MomentUm Orthogonalized by Newton-Schulz

Train Faster With Less GPUs and Great Performance

KHUN Kimang

kimang.khun@polytechnique.org

ក្រង AI

2026-03-10

ខ្លឹមសារសង្ខេប

ម៉ូអន (Muon)

ម៉ូអន (Muon) ជាបរមាករ¹ (optimizer) ដែលធ្វើប្រមាណវិធីខាងក្រោម

គណនាហ្គ្រាដ្យ៉ង់ (Gradient) របស់ប៉ារ៉ាម៉ែត្រ \({\mathbf{W}}\)
ធ្វើបច្ចុប្បន្នភាពម៉ាទ្រីសម៉ូម៉ង់ (Momentum) \({\mathbf{M}}\) ដោយប្រើប្រាស់ហ្គ្រាដ្យ៉ង់
គណនាម៉ាទ្រីសអរតូកូណាល់ (Orthogonal) \({\mathbf{O}}\) របស់ \({\mathbf{M}}\)
ធ្វើបច្ចុប្បន្នភាព ប៉ារ៉ាម៉ែត្រ \({\mathbf{W}}\) ដោយប្រើប្រាស់ \({\mathbf{O}}\)

ម៉ូអន (Muon) មានសមត្ថភាពខ្ពស់ជាង អាដាំ (Adam)

Figure 1: Scaling law experiments comparing Muon and Adam. Muon is \(\approx\) 2\(\times\) more computational efficient than Adam with compute optimal training.

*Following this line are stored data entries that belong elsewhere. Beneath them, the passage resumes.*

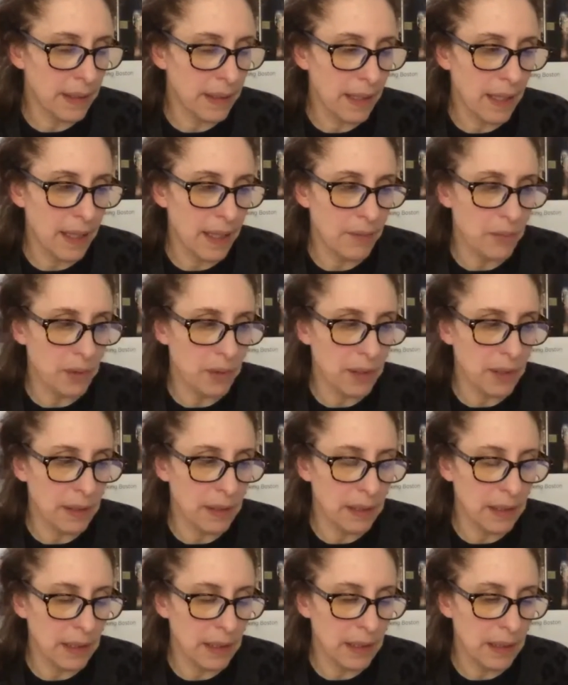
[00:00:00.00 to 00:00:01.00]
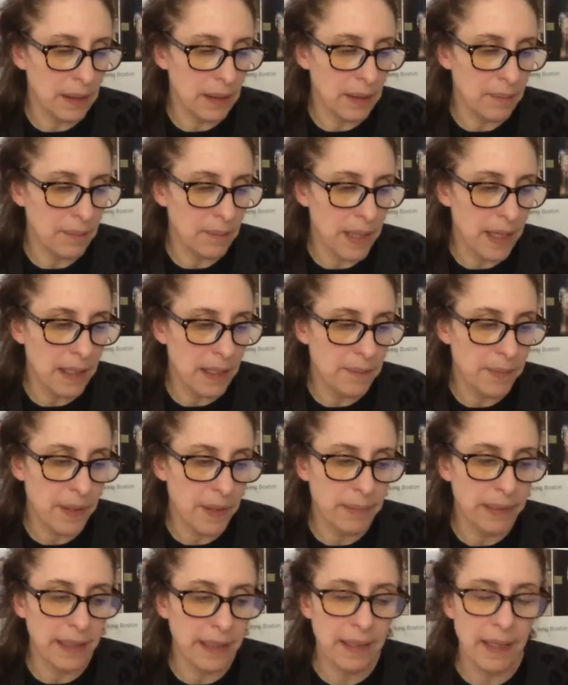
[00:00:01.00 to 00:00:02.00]
can really make
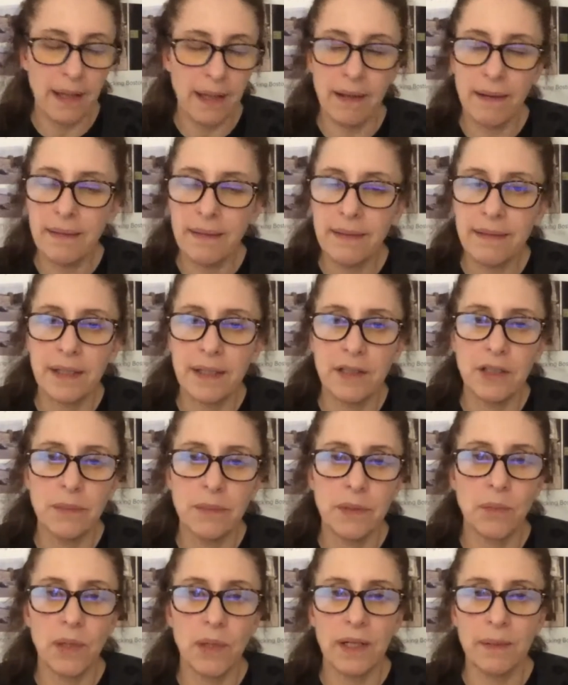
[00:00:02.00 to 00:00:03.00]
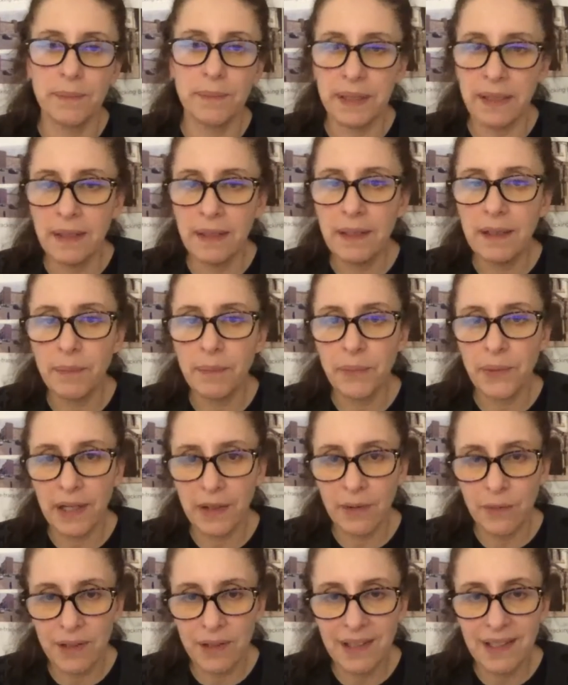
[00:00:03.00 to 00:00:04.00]
public health and human well-being a
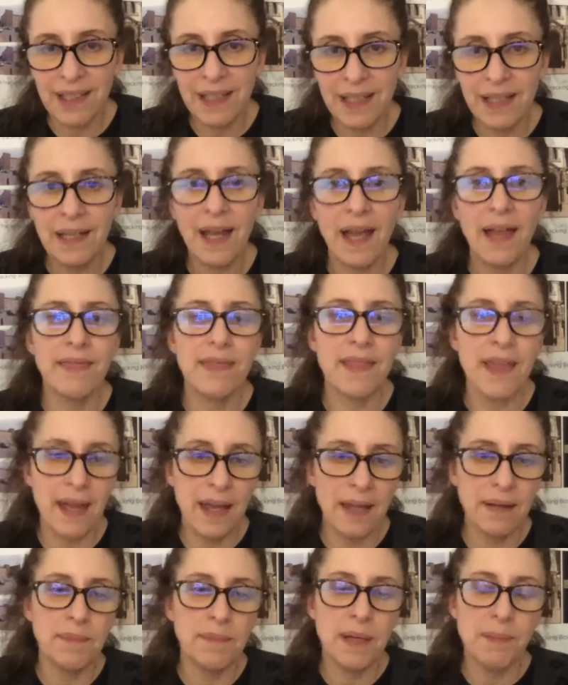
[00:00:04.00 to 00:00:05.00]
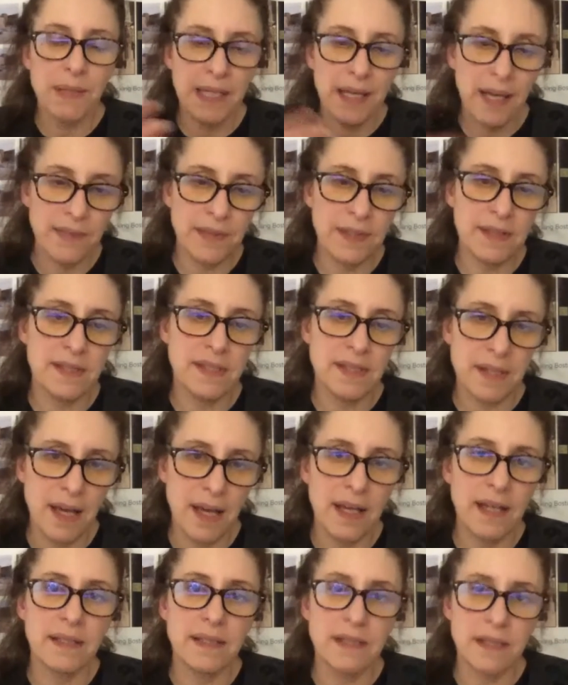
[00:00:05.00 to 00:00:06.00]
priority and then maybe get this
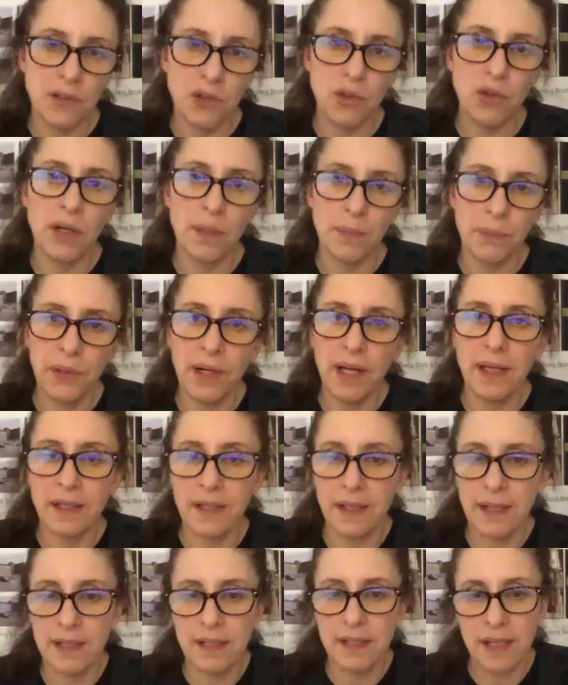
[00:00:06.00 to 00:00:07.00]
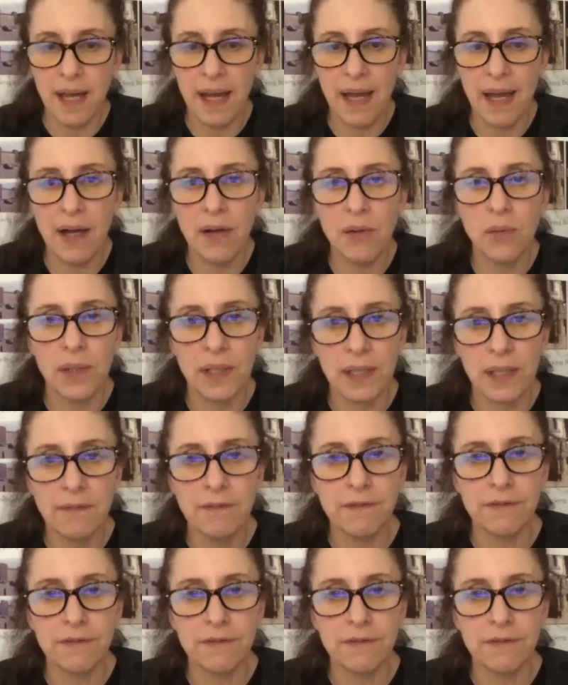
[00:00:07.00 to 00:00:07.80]
science incorporated into how we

ម៉ូអនបង្កើនស្ថិរភាពនៃការបង្ហាត់ម៉ូដែលភាសា Kimi K2

Figure 2: Per-step training loss curve of Kimi K2, without smoothing or sub-sampling. It shows no spikes throughout the entire training process. Note that we omit the very beginning of training for clarity.

Definition

Linear Layer

parameters: \({\mathbf{W}}\in{\mathbb{R}}^{k\times d}\)
forward pass: \(\hat{{\boldsymbol{y}}}={\mathbf{W}}{\boldsymbol{x}}\), where \({\boldsymbol{x}}\in{\mathbb{R}}^{d}\)

For example, in case \(k=3\) and \(d=4\), we have \[ \begin{bmatrix} \hat{y}_{1} \\ \hat{y}_{2} \\ \hat{y}_{3} \end{bmatrix} = \begin{bmatrix} w_{11} & w_{12} & w_{13} & w_{14} \\ w_{21} & w_{22} & w_{23} & w_{24} \\ w_{31} & w_{32} & w_{33} & w_{34} \end{bmatrix} \begin{bmatrix} x_{1} \\ x_{2} \\ x_{3} \\ x_{4} \end{bmatrix} \]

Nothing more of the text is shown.